Mark Donskoy’s
THE CHILDHOOD OF MAXIM GORKY
12:30
Monday, May 6
(1938) “A film tapestry of country life in Czarist Russia, this is one of the warmest, richest, noblest films in all cinema. The narrative seems loosely constructed: each section of the film is preceded by a quotation from its source, My Childhood, the first volume of Gorky's autobiography. But for every passage, the film captures thousands of images, occasions, and even smells, fresh-frozen in youth; seasoned and balanced in retrospect.... Director Mark Donskoy fabricates a milieu which defies theatricism, and which supports the solidest and most fabulous characters imaginable. Alexei (young Gorky)'s grandmother (magnificently played by Varvara Massalitinova) is a smiling, huge woman who can still dance the hopak, and who is the family's source of strength.
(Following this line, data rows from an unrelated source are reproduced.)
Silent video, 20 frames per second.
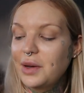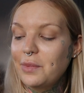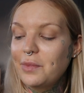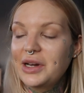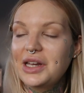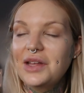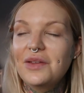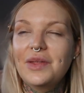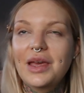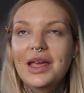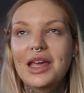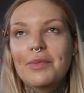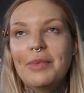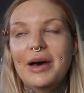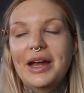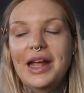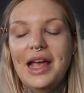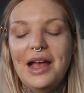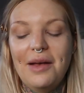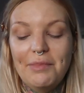And when you think
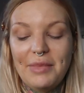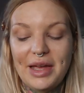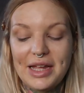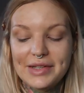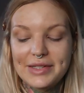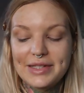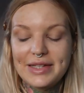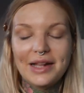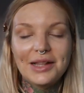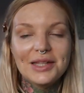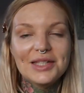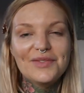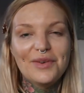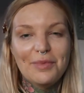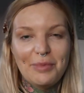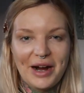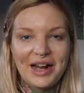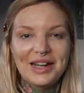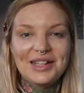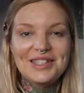about it, it makes sense
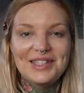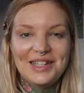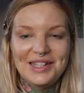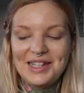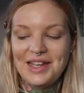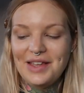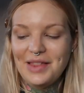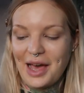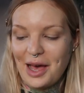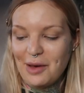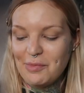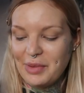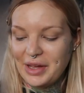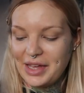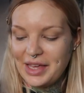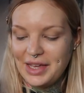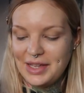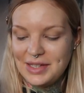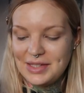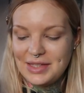for brands to do that,
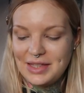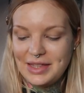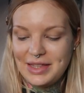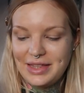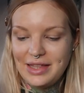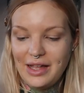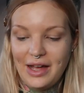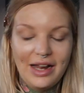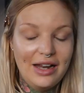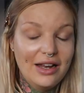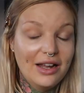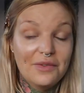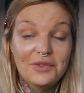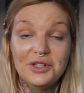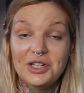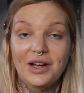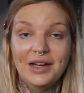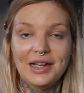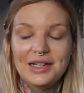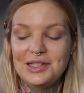because I love
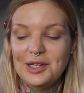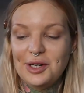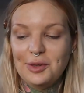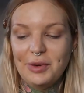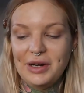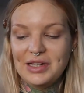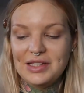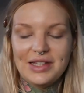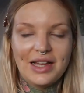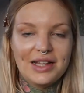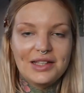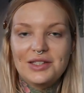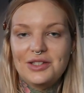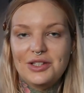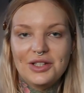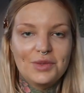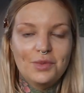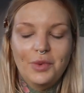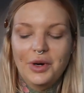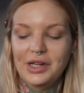Charlotte Tilbury, so that's
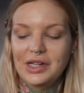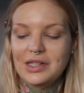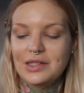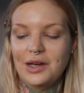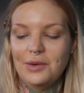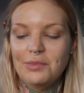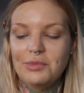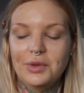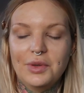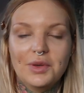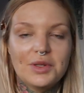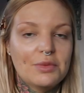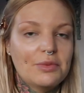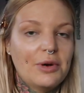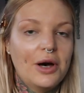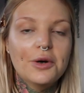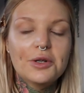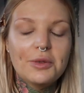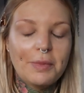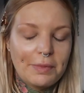just one example. There's a
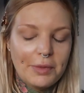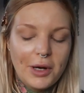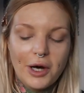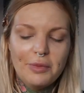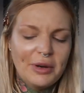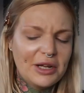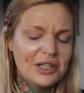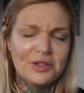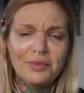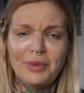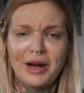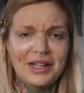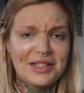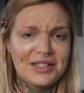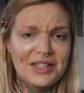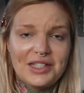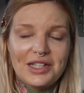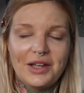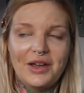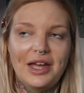whole bunch of
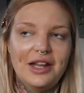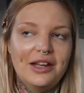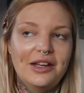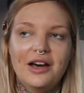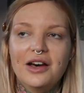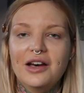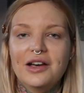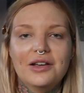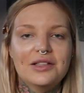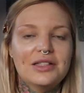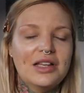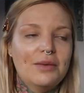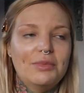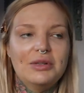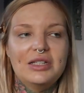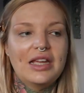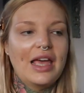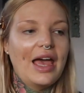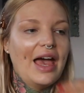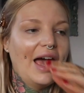brands that do it, NARS,
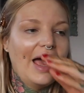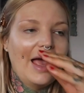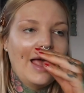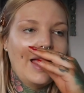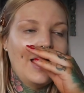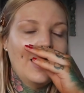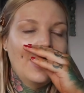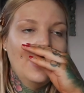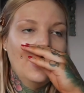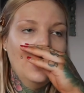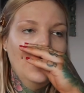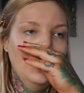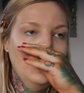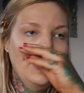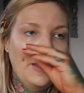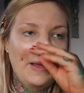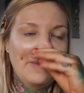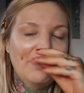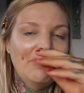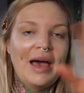Urban Decay,
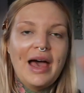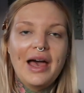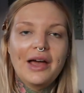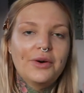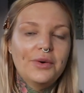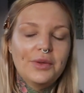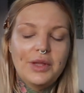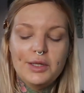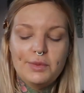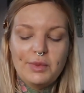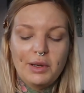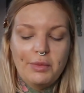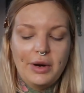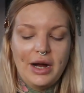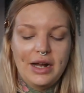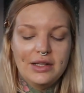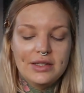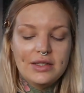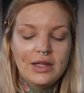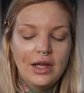like MAC, all those big
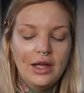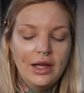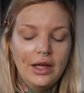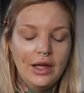brands.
She and a messianic young worker at the family dye works are Alexei's islands of love in an ocean of cruelty; and the jealousy, the poverty of mind, the madness of Alexei's uncles and grandfather epitomize the barren confinement of rural isolation and despair. At the age of decision, Alexei vows escape. Not yet a revolutionary, he sets off ‘to life.'” – David Shepard. 35mm. Approx. 98 min.
Part three of Mark Donskoy’s Maxim Gorky Trilogy.
MY APPRENTICESHIP (part two) screens Sunday, May 5 at 3:00 and Monday, May 6 at 2:30.
MY UNIVERSITIES (part three) screens Sunday, May 5 at 5:10 and Monday, May 6 at 4:30.